I wish I could say that it ends there. But our “pro-life” administration doesn’t stop there: They also target sex workers, the most vulnerable women for HIV and STI transmission, and single them out as undeserving of compassion and effective care. Baku writes about one sex worker, Tigist, who was married at 10 to a man 20 years older, raped by him, beaten by her father, and eventually pushed into the sex trade in order to keep her head above water:
So she found her way, six months ago, into the world’s oldest profession, one she dislikes and disapproves of.
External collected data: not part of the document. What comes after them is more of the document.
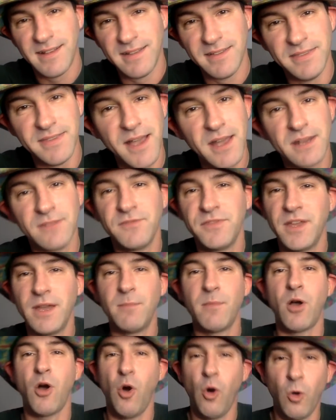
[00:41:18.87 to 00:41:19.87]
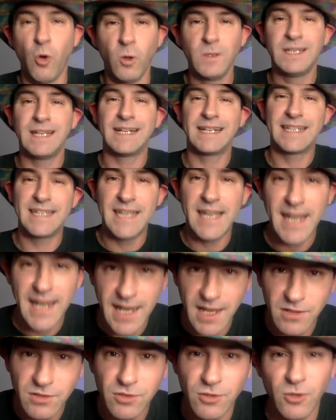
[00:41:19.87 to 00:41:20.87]
none of them hold a
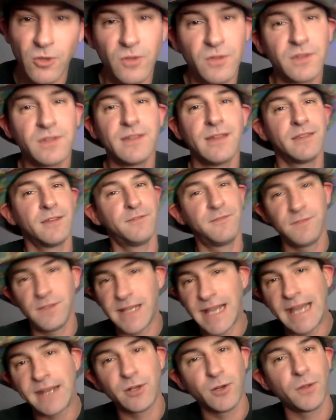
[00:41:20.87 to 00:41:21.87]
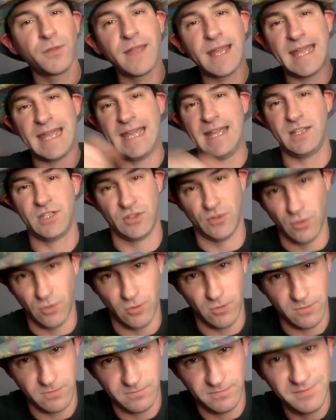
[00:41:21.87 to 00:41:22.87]
candle to the Flat Earth
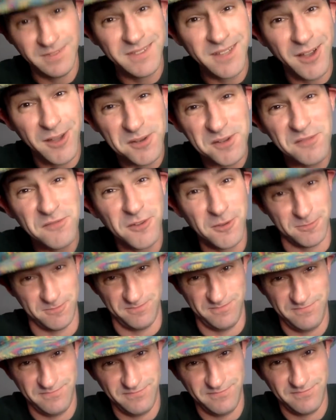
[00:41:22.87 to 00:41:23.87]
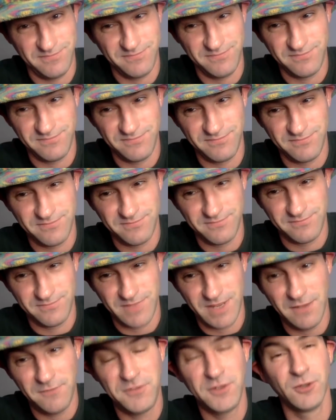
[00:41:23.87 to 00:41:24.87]
asshole. None of them.
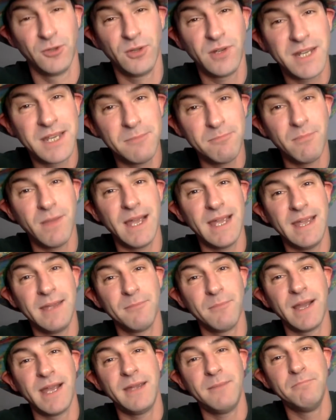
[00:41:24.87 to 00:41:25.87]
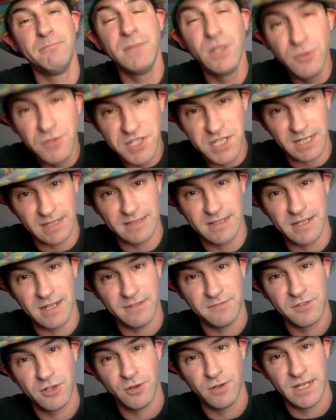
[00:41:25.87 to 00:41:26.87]
If you look at my music that
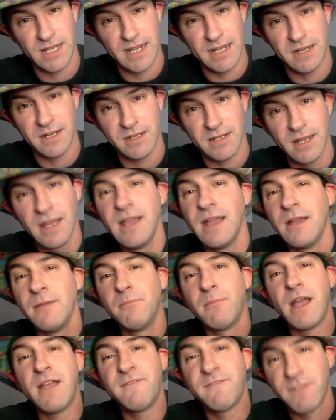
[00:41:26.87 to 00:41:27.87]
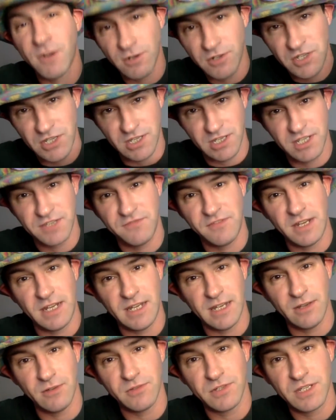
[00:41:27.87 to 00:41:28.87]
I've created, my versus
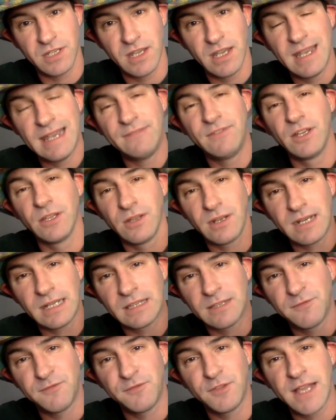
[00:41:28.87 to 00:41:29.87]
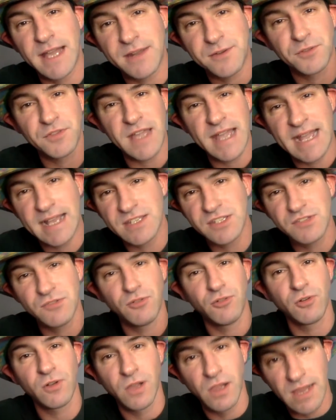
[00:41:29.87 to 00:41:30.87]
videos, if you look at the Flat Earth
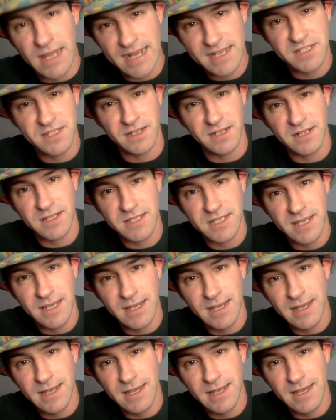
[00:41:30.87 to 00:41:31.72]
Asshole Classics,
But one night’s earnings of $7 to $11 are more than what she made in a month as a waitress.
She doesn’t complain that about half the clients are degrading and insulting and beat her, especially if they’re drunk. She insists on condom use, though it sometimes provokes violence. One customer demanded back the money he’d paid in advance, and kept her clothes, making her walk to the bar in only underpants to get it.
She’s resourceful. Once, when the treatment was intolerable, she excused herself to go to the bathroom, and then locked a client in the hotel room until a worker released him in the morning.
She’s learned about AIDS from outreach workers through the Woldia Health Center, which gets support from the U.S.-based nongovernmental organization EngenderHealth.
Ethiopia has more than 1.5 million people infected with HIV/AIDS, and nearly that many children have lost at least one parent to it.
U.S. money is coming into Ethiopia under President Bush’s Emergency Plan for AIDS Relief, a $15 billion, five-year project begun in 2003. But one of its provisions requires any organization that gets funds to take a stand against prostitution.
Critics say that can alienate sex workers, who are among the most vulnerable to HIV infection. Brazil refused $40 million in money from the program last year because of it. Officials in the U.S. Global AIDS coordinator’s office say that nothing in the law or emergency plan prohibits providing services to sex workers, and that the plan in fact works closely with the workers to provide condoms, counseling and treatment.
Sex worker outreach programs work. Shaming and “taking a stand” against prostitution isn’t particularly effective in getting sex workers to seek you out and listen to what you have to say. Kind of how illegalizing abortion won’t prevent it from happening.
This is why issues like the abortion ban in South Dakota matter. Anti-choicers act as if they have a monopoly on morality and an interest in life. They’re wrong. Their policies are the opposite of life-affirming: They’re dangerous and deadly.